KR100635606B1 - Rim frange rubber composition for tire - Google Patents

Abstract

Provided are a tire rim flange rubber composition which is improved in viscosity characteristics and processability and is enhanced in reinforcement, and a tire containing the rubber comprising the composition. The tire rim flange rubber composition comprises 3-5 parts by weight of quinonediimine based on 100 parts by weight of a rubber material. Preferably the quinonediimine has a molecular weight of 500-10,000. Preferably the rubber material is selected from a natural rubber, a synthetic rubber or a mixture of a natural rubber and a synthetic rubber in a ratio of 1:9 to 9:1.

Description

Rim frange rubber composition for tire

The present invention relates to a rim flange rubber composition for a tire, and more particularly, to a rim flange rubber composition for a conventional tire, by applying quinonediimine (QDI), processability and reinforcement of rubber during tire production. It relates to a rim flange rubber composition for a tire that can improve.
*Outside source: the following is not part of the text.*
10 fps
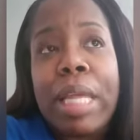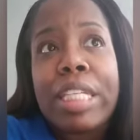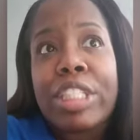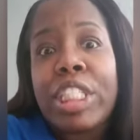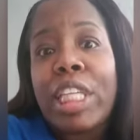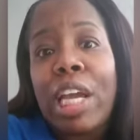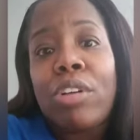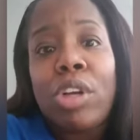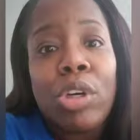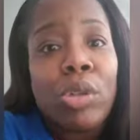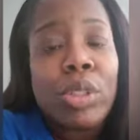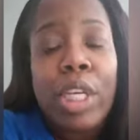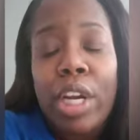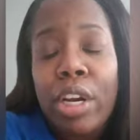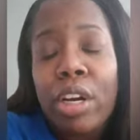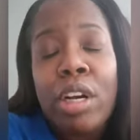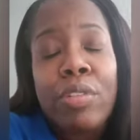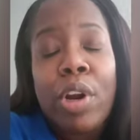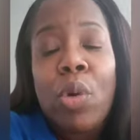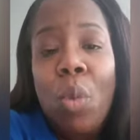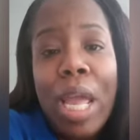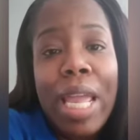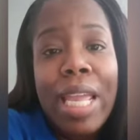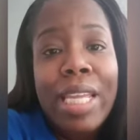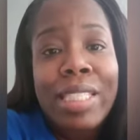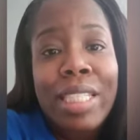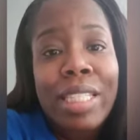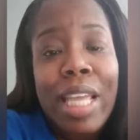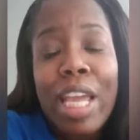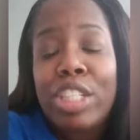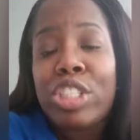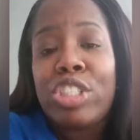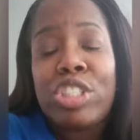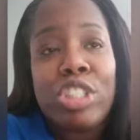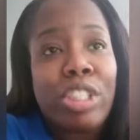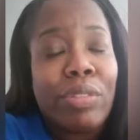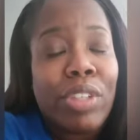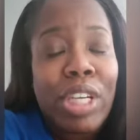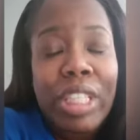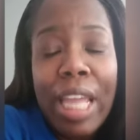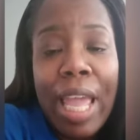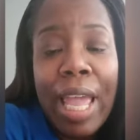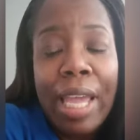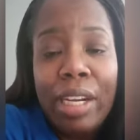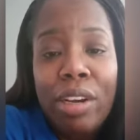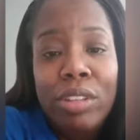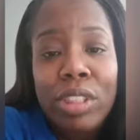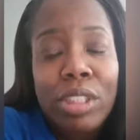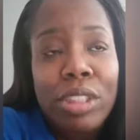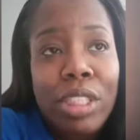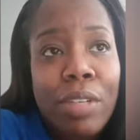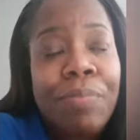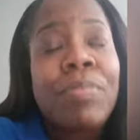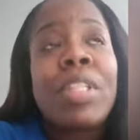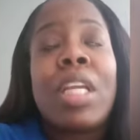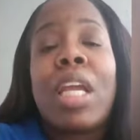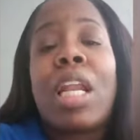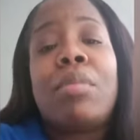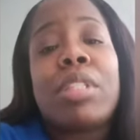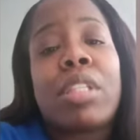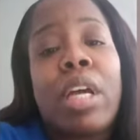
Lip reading: like she now knows the error of her ways and that she shouldn't have done that and all this other stuff. And I'm just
With the development of the automobile industry, as the road conditions of automobile driving are continuously improved, consumers' demands for tires are diversified, and the development of high-performance tires is required, and the development of tire rim flange rubber composition with excellent reinforcement is essential. Therefore, tire manufacturers are also conducting a lot of research on the development of rim flange rubber composition.

In the configuration of the tire, the rim flange is a part which directly contacts the rim of the tire as one of the important components that reinforces the bead portion of the tire and expresses steering stability and general characteristics.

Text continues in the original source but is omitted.